"""

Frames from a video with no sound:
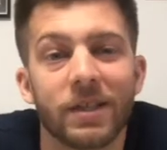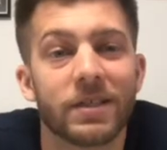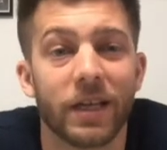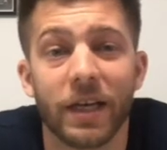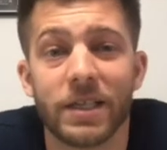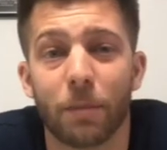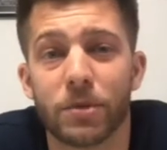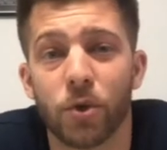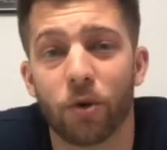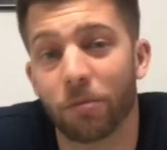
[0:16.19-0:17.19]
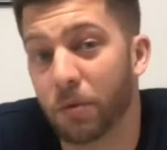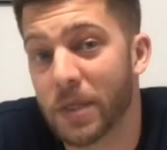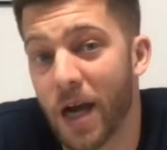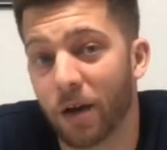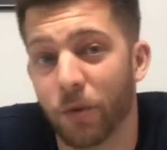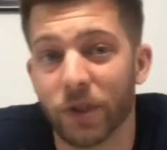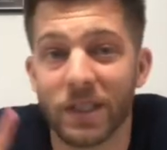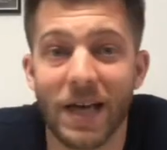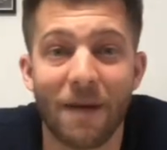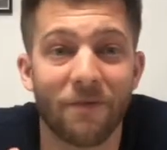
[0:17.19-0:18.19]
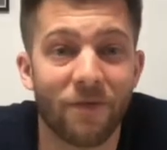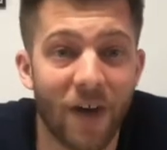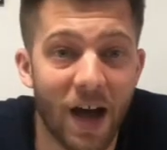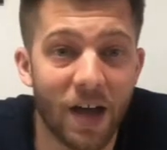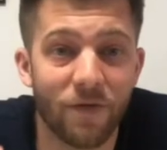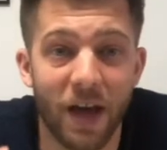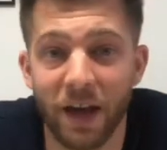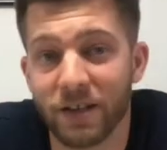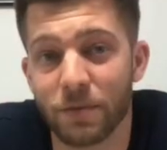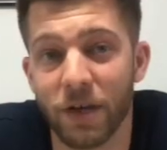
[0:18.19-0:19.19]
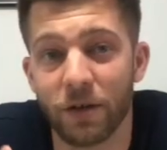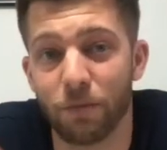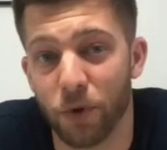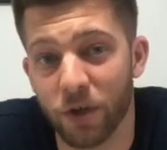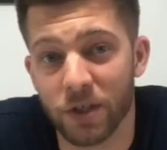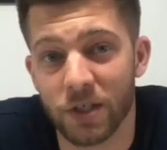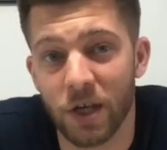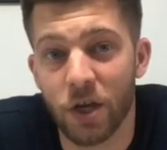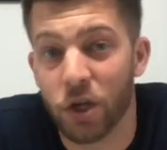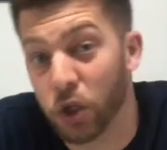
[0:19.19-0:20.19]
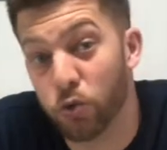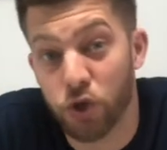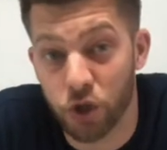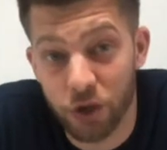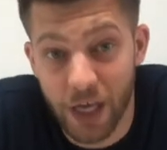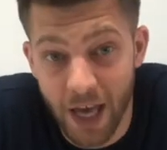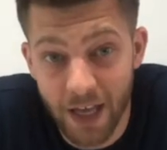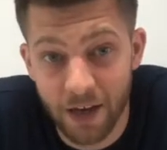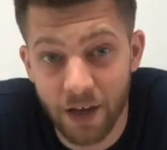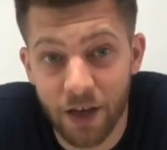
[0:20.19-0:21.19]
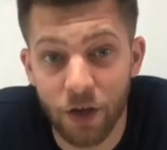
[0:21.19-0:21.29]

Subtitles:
Today's episode, I'm going to be talking about the top 5 X-Men books you should get,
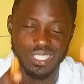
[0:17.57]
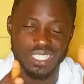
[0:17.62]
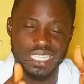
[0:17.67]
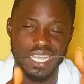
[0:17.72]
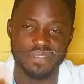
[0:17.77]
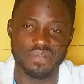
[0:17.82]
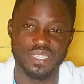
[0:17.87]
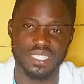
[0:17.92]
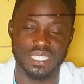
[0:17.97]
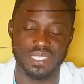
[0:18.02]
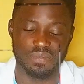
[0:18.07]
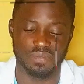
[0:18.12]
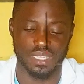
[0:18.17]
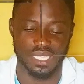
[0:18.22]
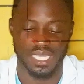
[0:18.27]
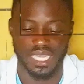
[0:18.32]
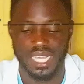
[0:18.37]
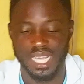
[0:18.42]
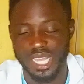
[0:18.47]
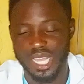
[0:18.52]

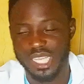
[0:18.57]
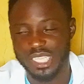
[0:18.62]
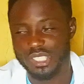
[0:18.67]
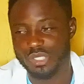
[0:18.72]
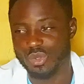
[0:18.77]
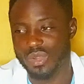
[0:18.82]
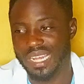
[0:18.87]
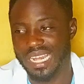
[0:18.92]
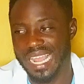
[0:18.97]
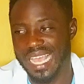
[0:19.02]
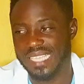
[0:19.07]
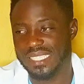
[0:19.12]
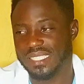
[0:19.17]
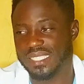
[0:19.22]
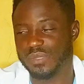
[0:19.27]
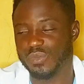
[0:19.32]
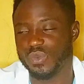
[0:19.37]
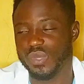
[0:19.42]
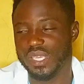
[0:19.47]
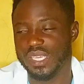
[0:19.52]
conservatively. So
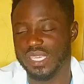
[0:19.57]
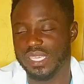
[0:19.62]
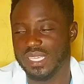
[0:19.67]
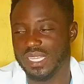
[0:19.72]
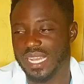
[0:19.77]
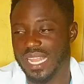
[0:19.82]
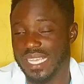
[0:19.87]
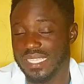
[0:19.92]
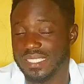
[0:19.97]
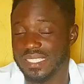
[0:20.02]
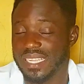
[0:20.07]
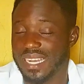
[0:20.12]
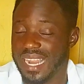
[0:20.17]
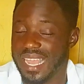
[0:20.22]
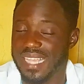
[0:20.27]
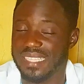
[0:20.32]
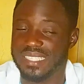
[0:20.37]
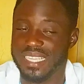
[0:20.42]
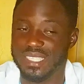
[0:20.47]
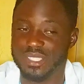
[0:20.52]
last
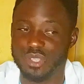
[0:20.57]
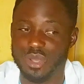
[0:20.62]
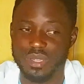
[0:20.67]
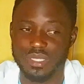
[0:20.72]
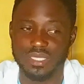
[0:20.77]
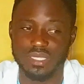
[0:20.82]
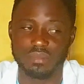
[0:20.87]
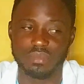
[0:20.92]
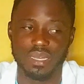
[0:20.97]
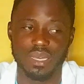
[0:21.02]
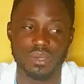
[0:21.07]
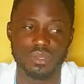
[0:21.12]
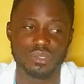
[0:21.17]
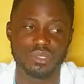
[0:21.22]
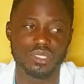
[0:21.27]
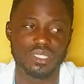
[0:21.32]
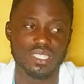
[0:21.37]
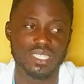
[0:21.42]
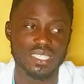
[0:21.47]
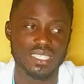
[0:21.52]
class, I talked
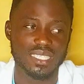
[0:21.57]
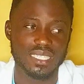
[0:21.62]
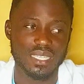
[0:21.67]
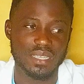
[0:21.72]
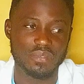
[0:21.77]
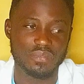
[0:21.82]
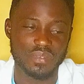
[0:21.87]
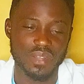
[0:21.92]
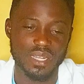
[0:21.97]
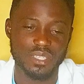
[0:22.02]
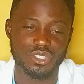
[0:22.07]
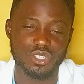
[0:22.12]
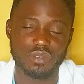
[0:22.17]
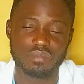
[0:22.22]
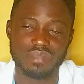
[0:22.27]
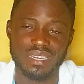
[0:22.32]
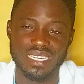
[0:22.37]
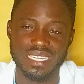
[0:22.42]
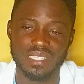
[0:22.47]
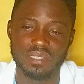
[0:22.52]
about the fracture
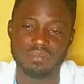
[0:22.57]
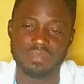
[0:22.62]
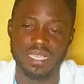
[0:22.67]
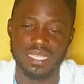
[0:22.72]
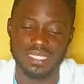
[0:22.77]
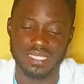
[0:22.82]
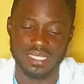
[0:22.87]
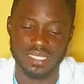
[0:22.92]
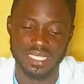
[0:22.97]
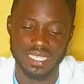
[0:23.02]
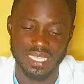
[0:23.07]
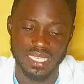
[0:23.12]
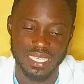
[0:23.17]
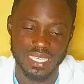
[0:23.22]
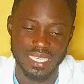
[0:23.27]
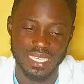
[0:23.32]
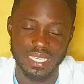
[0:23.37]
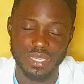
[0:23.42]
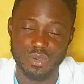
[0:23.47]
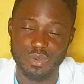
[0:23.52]
management
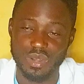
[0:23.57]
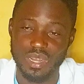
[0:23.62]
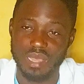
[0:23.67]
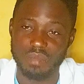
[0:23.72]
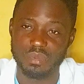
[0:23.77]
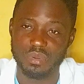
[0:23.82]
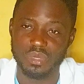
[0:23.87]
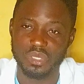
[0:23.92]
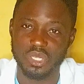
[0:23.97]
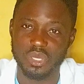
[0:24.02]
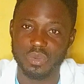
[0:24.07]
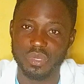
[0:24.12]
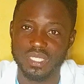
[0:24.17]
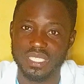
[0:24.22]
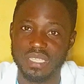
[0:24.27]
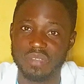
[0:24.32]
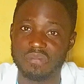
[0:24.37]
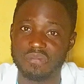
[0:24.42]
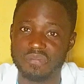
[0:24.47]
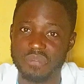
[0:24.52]
in collaboration
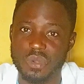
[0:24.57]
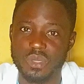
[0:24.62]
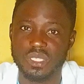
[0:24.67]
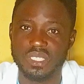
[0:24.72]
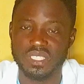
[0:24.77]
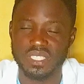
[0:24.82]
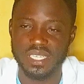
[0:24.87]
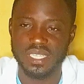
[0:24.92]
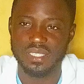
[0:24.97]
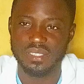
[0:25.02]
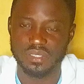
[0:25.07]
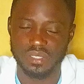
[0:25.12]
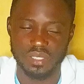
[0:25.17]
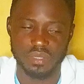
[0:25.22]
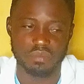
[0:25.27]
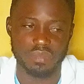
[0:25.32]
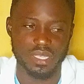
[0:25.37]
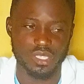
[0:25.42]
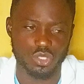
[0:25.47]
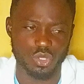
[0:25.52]
with a first aid
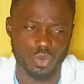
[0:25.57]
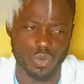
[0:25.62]
treatment.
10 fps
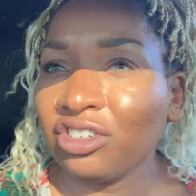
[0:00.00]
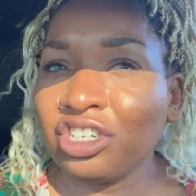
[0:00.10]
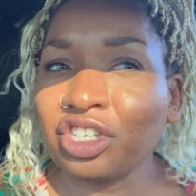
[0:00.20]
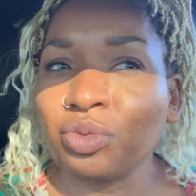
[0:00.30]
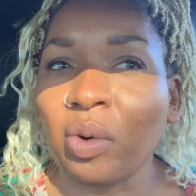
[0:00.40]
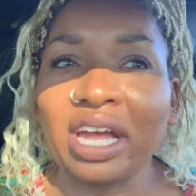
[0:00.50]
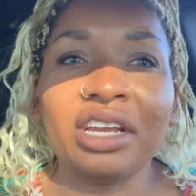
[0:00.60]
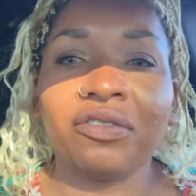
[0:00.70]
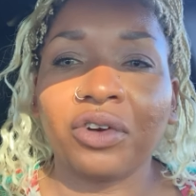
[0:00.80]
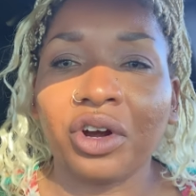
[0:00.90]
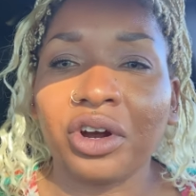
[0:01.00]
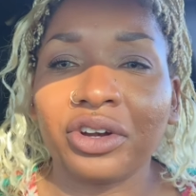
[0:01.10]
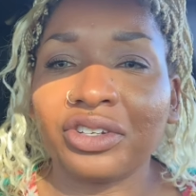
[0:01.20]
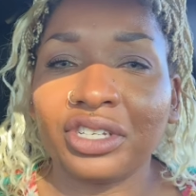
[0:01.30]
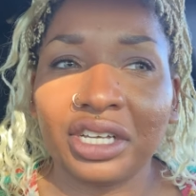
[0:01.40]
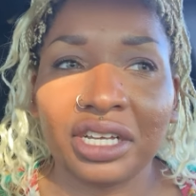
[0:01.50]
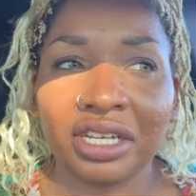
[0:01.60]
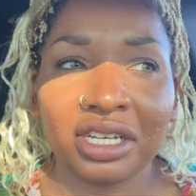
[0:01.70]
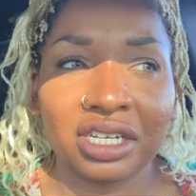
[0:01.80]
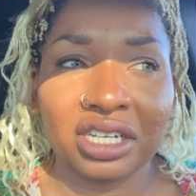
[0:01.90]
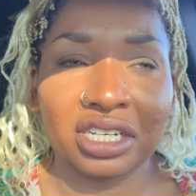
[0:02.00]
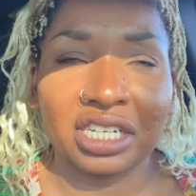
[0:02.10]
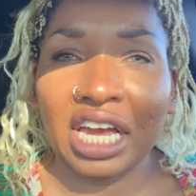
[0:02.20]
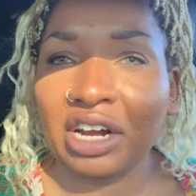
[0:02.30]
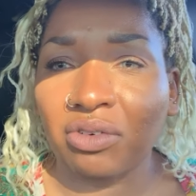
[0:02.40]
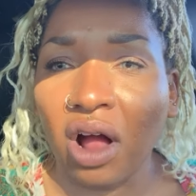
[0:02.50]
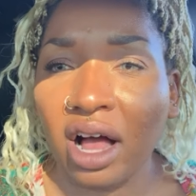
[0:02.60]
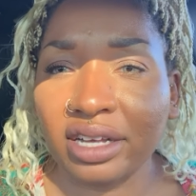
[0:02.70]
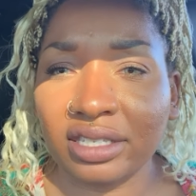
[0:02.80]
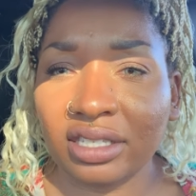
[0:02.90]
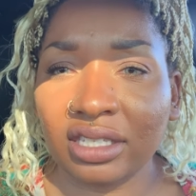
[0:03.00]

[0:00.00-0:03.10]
just waiting for her to kick rocks,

"""

◆ About this task
Set the preceding data down again word for word, omitting images.

◆ Output of the task
Frames from a video with no sound:
[0:16.19-0:17.19]
[0:17.19-0:18.19]
[0:18.19-0:19.19]
[0:19.19-0:20.19]
[0:20.19-0:21.19]
[0:21.19-0:21.29]

Subtitles:
Today's episode, I'm going to be talking about the top 5 X-Men books you should get,
[0:17.57]
[0:17.62]
[0:17.67]
[0:17.72]
[0:17.77]
[0:17.82]
[0:17.87]
[0:17.92]
[0:17.97]
[0:18.02]
[0:18.07]
[0:18.12]
[0:18.17]
[0:18.22]
[0:18.27]
[0:18.32]
[0:18.37]
[0:18.42]
[0:18.47]
[0:18.52]

[0:18.57]
[0:18.62]
[0:18.67]
[0:18.72]
[0:18.77]
[0:18.82]
[0:18.87]
[0:18.92]
[0:18.97]
[0:19.02]
[0:19.07]
[0:19.12]
[0:19.17]
[0:19.22]
[0:19.27]
[0:19.32]
[0:19.37]
[0:19.42]
[0:19.47]
[0:19.52]
conservatively. So
[0:19.57]
[0:19.62]
[0:19.67]
[0:19.72]
[0:19.77]
[0:19.82]
[0:19.87]
[0:19.92]
[0:19.97]
[0:20.02]
[0:20.07]
[0:20.12]
[0:20.17]
[0:20.22]
[0:20.27]
[0:20.32]
[0:20.37]
[0:20.42]
[0:20.47]
[0:20.52]
last
[0:20.57]
[0:20.62]
[0:20.67]
[0:20.72]
[0:20.77]
[0:20.82]
[0:20.87]
[0:20.92]
[0:20.97]
[0:21.02]
[0:21.07]
[0:21.12]
[0:21.17]
[0:21.22]
[0:21.27]
[0:21.32]
[0:21.37]
[0:21.42]
[0:21.47]
[0:21.52]
class, I talked
[0:21.57]
[0:21.62]
[0:21.67]
[0:21.72]
[0:21.77]
[0:21.82]
[0:21.87]
[0:21.92]
[0:21.97]
[0:22.02]
[0:22.07]
[0:22.12]
[0:22.17]
[0:22.22]
[0:22.27]
[0:22.32]
[0:22.37]
[0:22.42]
[0:22.47]
[0:22.52]
about the fracture
[0:22.57]
[0:22.62]
[0:22.67]
[0:22.72]
[0:22.77]
[0:22.82]
[0:22.87]
[0:22.92]
[0:22.97]
[0:23.02]
[0:23.07]
[0:23.12]
[0:23.17]
[0:23.22]
[0:23.27]
[0:23.32]
[0:23.37]
[0:23.42]
[0:23.47]
[0:23.52]
management
[0:23.57]
[0:23.62]
[0:23.67]
[0:23.72]
[0:23.77]
[0:23.82]
[0:23.87]
[0:23.92]
[0:23.97]
[0:24.02]
[0:24.07]
[0:24.12]
[0:24.17]
[0:24.22]
[0:24.27]
[0:24.32]
[0:24.37]
[0:24.42]
[0:24.47]
[0:24.52]
in collaboration
[0:24.57]
[0:24.62]
[0:24.67]
[0:24.72]
[0:24.77]
[0:24.82]
[0:24.87]
[0:24.92]
[0:24.97]
[0:25.02]
[0:25.07]
[0:25.12]
[0:25.17]
[0:25.22]
[0:25.27]
[0:25.32]
[0:25.37]
[0:25.42]
[0:25.47]
[0:25.52]
with a first aid
[0:25.57]
[0:25.62]
treatment.
10 fps
[0:00.00]
[0:00.10]
[0:00.20]
[0:00.30]
[0:00.40]
[0:00.50]
[0:00.60]
[0:00.70]
[0:00.80]
[0:00.90]
[0:01.00]
[0:01.10]
[0:01.20]
[0:01.30]
[0:01.40]
[0:01.50]
[0:01.60]
[0:01.70]
[0:01.80]
[0:01.90]
[0:02.00]
[0:02.10]
[0:02.20]
[0:02.30]
[0:02.40]
[0:02.50]
[0:02.60]
[0:02.70]
[0:02.80]
[0:02.90]
[0:03.00]

[0:00.00-0:03.10]
just waiting for her to kick rocks,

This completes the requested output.